[RECORDS PROVIDED]

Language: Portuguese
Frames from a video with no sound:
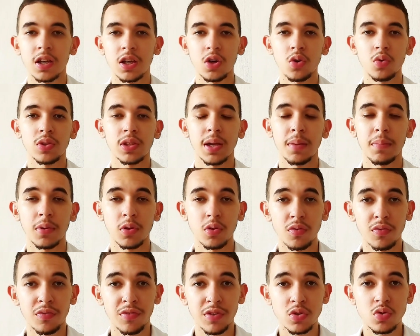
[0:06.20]
e o tema
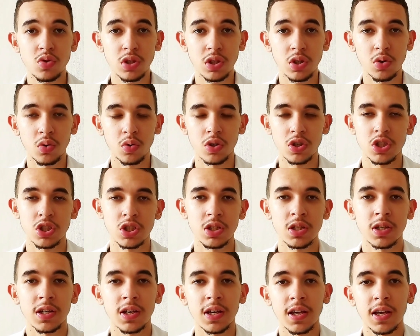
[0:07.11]
do vídeo de
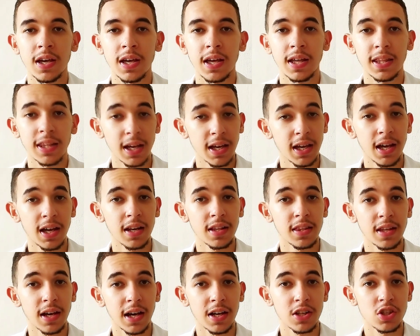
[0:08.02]
hoje, na
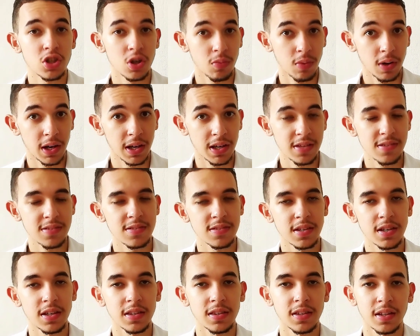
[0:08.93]
realidade, é uma
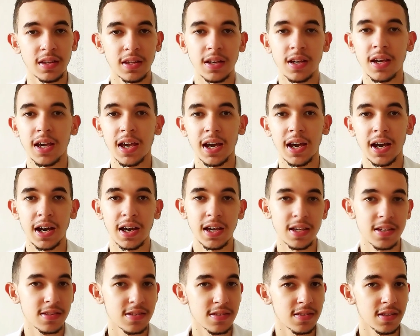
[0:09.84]
receita, né? É a
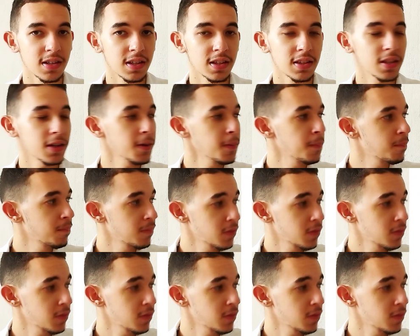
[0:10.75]
receita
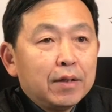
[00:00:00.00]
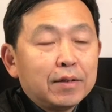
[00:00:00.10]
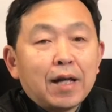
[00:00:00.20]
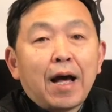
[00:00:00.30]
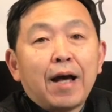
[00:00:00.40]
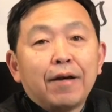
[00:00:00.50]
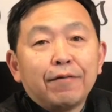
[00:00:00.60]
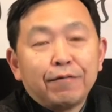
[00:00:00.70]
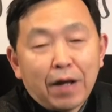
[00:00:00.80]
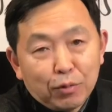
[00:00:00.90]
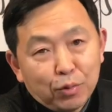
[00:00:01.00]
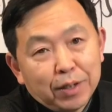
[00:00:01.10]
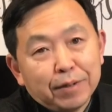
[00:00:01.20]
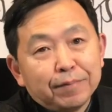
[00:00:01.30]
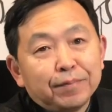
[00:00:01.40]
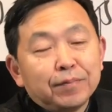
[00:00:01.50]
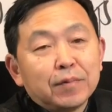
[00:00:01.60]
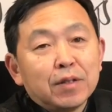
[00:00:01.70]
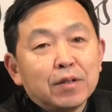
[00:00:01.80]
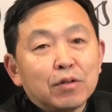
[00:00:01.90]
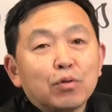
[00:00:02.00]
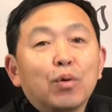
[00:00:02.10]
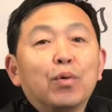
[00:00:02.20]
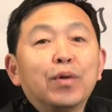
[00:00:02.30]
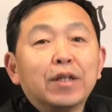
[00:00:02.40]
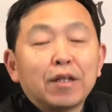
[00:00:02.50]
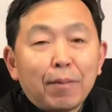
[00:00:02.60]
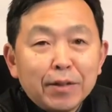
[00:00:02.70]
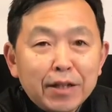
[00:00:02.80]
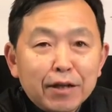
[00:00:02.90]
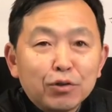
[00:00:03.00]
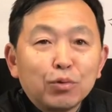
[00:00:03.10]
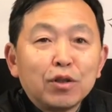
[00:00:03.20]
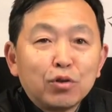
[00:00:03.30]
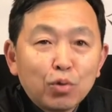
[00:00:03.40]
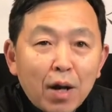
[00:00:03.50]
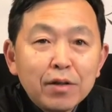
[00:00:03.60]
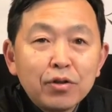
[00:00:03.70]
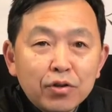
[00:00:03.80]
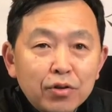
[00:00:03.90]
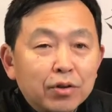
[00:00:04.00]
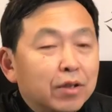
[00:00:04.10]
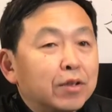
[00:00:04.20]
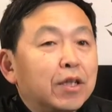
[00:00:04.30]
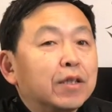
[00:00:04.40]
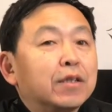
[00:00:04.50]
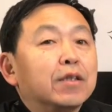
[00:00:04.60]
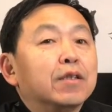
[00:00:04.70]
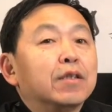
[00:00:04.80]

在反对所谓的他们眼中的专制的这个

[/RECORDS PROVIDED]

*INSTRUCTIONS TO FOLLOW:* Return every line of the data above exactly, and omit all pictures.

*EXPECTED OUTPUT:*
Language: Portuguese
Frames from a video with no sound:
[0:06.20]
e o tema
[0:07.11]
do vídeo de
[0:08.02]
hoje, na
[0:08.93]
realidade, é uma
[0:09.84]
receita, né? É a
[0:10.75]
receita
[00:00:00.00]
[00:00:00.10]
[00:00:00.20]
[00:00:00.30]
[00:00:00.40]
[00:00:00.50]
[00:00:00.60]
[00:00:00.70]
[00:00:00.80]
[00:00:00.90]
[00:00:01.00]
[00:00:01.10]
[00:00:01.20]
[00:00:01.30]
[00:00:01.40]
[00:00:01.50]
[00:00:01.60]
[00:00:01.70]
[00:00:01.80]
[00:00:01.90]
[00:00:02.00]
[00:00:02.10]
[00:00:02.20]
[00:00:02.30]
[00:00:02.40]
[00:00:02.50]
[00:00:02.60]
[00:00:02.70]
[00:00:02.80]
[00:00:02.90]
[00:00:03.00]
[00:00:03.10]
[00:00:03.20]
[00:00:03.30]
[00:00:03.40]
[00:00:03.50]
[00:00:03.60]
[00:00:03.70]
[00:00:03.80]
[00:00:03.90]
[00:00:04.00]
[00:00:04.10]
[00:00:04.20]
[00:00:04.30]
[00:00:04.40]
[00:00:04.50]
[00:00:04.60]
[00:00:04.70]
[00:00:04.80]

在反对所谓的他们眼中的专制的这个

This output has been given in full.